In the academic sphere, Bergeron’s research focuses on French cultural history of the 19th and 20th centuries, with an emphasis on music and language. She is the author and editor of numerous scholarly articles and books, including two prize-winning monographs, “Decadent Enchantments” (University of California Press, 1998), about the revival of Gregorian chant, and “Voice Lessons” (Oxford University Press, 2010), a study of French language education, linguistic science and the emergence of the vocal art known as la mélodie française.

Throughout her career, Bergeron's teaching and research have been enlivened by performance.
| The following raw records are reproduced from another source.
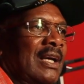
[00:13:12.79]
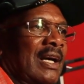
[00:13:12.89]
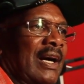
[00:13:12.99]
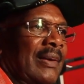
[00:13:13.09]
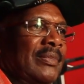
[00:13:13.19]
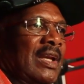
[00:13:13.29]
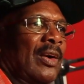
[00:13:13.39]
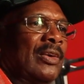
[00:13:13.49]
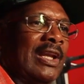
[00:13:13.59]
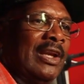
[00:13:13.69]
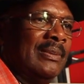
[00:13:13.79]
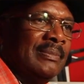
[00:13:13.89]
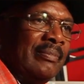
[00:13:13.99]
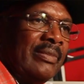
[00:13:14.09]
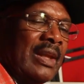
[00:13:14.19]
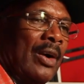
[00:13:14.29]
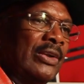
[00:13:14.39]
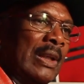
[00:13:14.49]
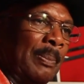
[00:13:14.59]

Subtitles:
the only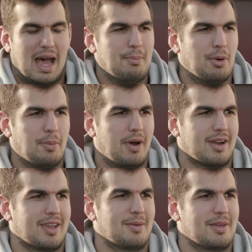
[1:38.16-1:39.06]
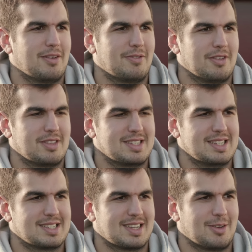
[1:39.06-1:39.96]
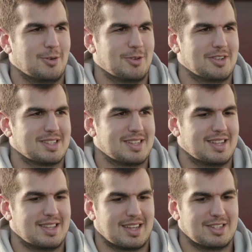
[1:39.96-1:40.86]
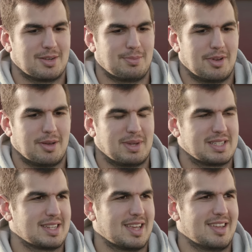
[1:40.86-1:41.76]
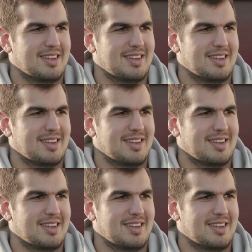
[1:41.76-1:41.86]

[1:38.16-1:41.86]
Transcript: ample parking up there for the season ticket holders and they can jump on a bus to get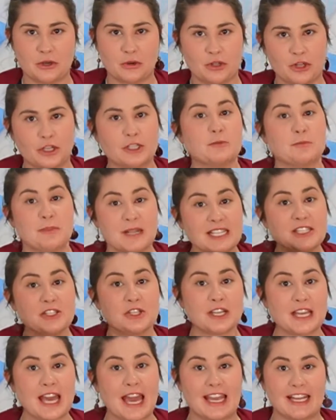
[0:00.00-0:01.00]
clothes. But it's
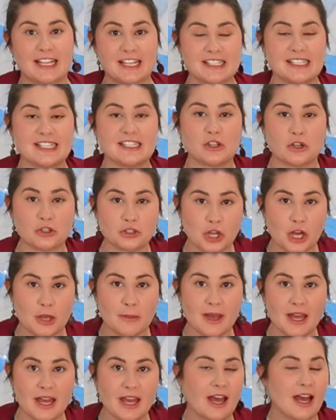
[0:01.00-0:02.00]
okay, because it's
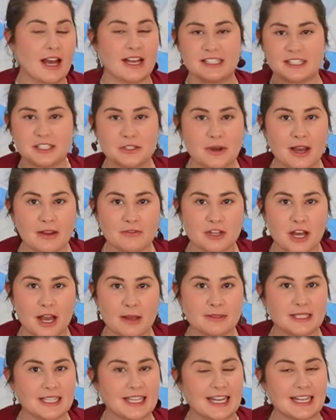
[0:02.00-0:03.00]
October. I still have
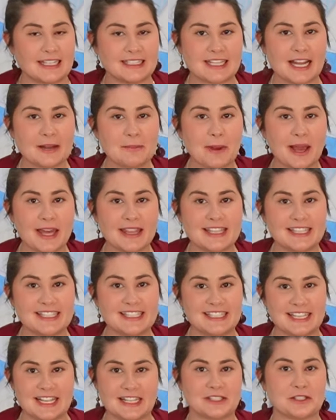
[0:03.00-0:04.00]
time to get it done by
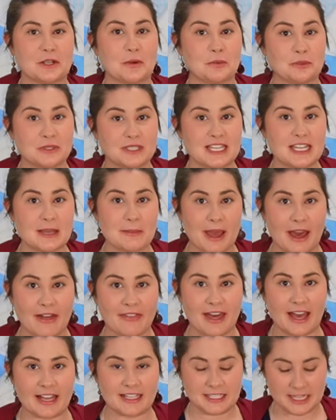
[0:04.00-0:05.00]
this year, so we'll see
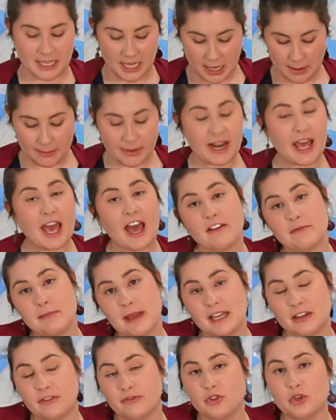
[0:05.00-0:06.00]
about that. But I have
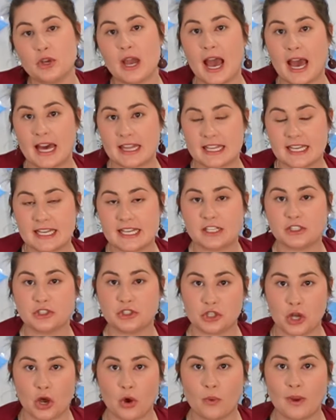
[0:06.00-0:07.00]
made a few other
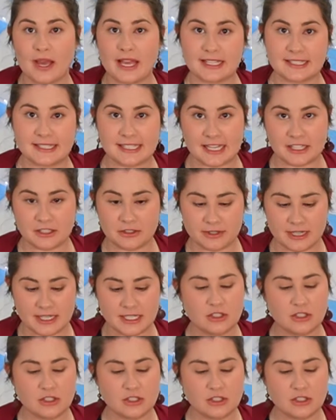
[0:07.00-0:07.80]
doll accessories,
A singer of eclectic tastes, she has performed Gregorian chant, the blues, the court music of central Java, contemporary pop music, experimental music, and, most recently, French art song.

“She has proven leadership and the ability to solve complex problems within a system based on collaboration and shared governance,” said Connecticut College Chemistry Professor Stanton Ching, a member of the Presidential Search Committee. “We were impressed with her ability not only to develop good ideas, but also to cultivate creativity in others and work with them to put their ideas into action.”

A native of Old Lyme, Conn., Bergeron has deep roots in eastern Connecticut and long-time ties to Connecticut College. She graduated from Lyme-Old Lyme High School in 1976 and, as a sophomore, began receiving music instruction from Patricia Harper, an adjunct professor of music at Connecticut College since 1975.

Bergeron is married to Joseph Butch Rovan, professor of music and chair of the music department at Brown. The couple performed Rovan’s experimental work, “Vis-à-vis,” at the 2003 biennial symposium of the Ammerman Center for Arts & Technology, one of Connecticut College’s five interdisciplinary academic centers. Rovan was an Ammerman Center visiting artist in 2008.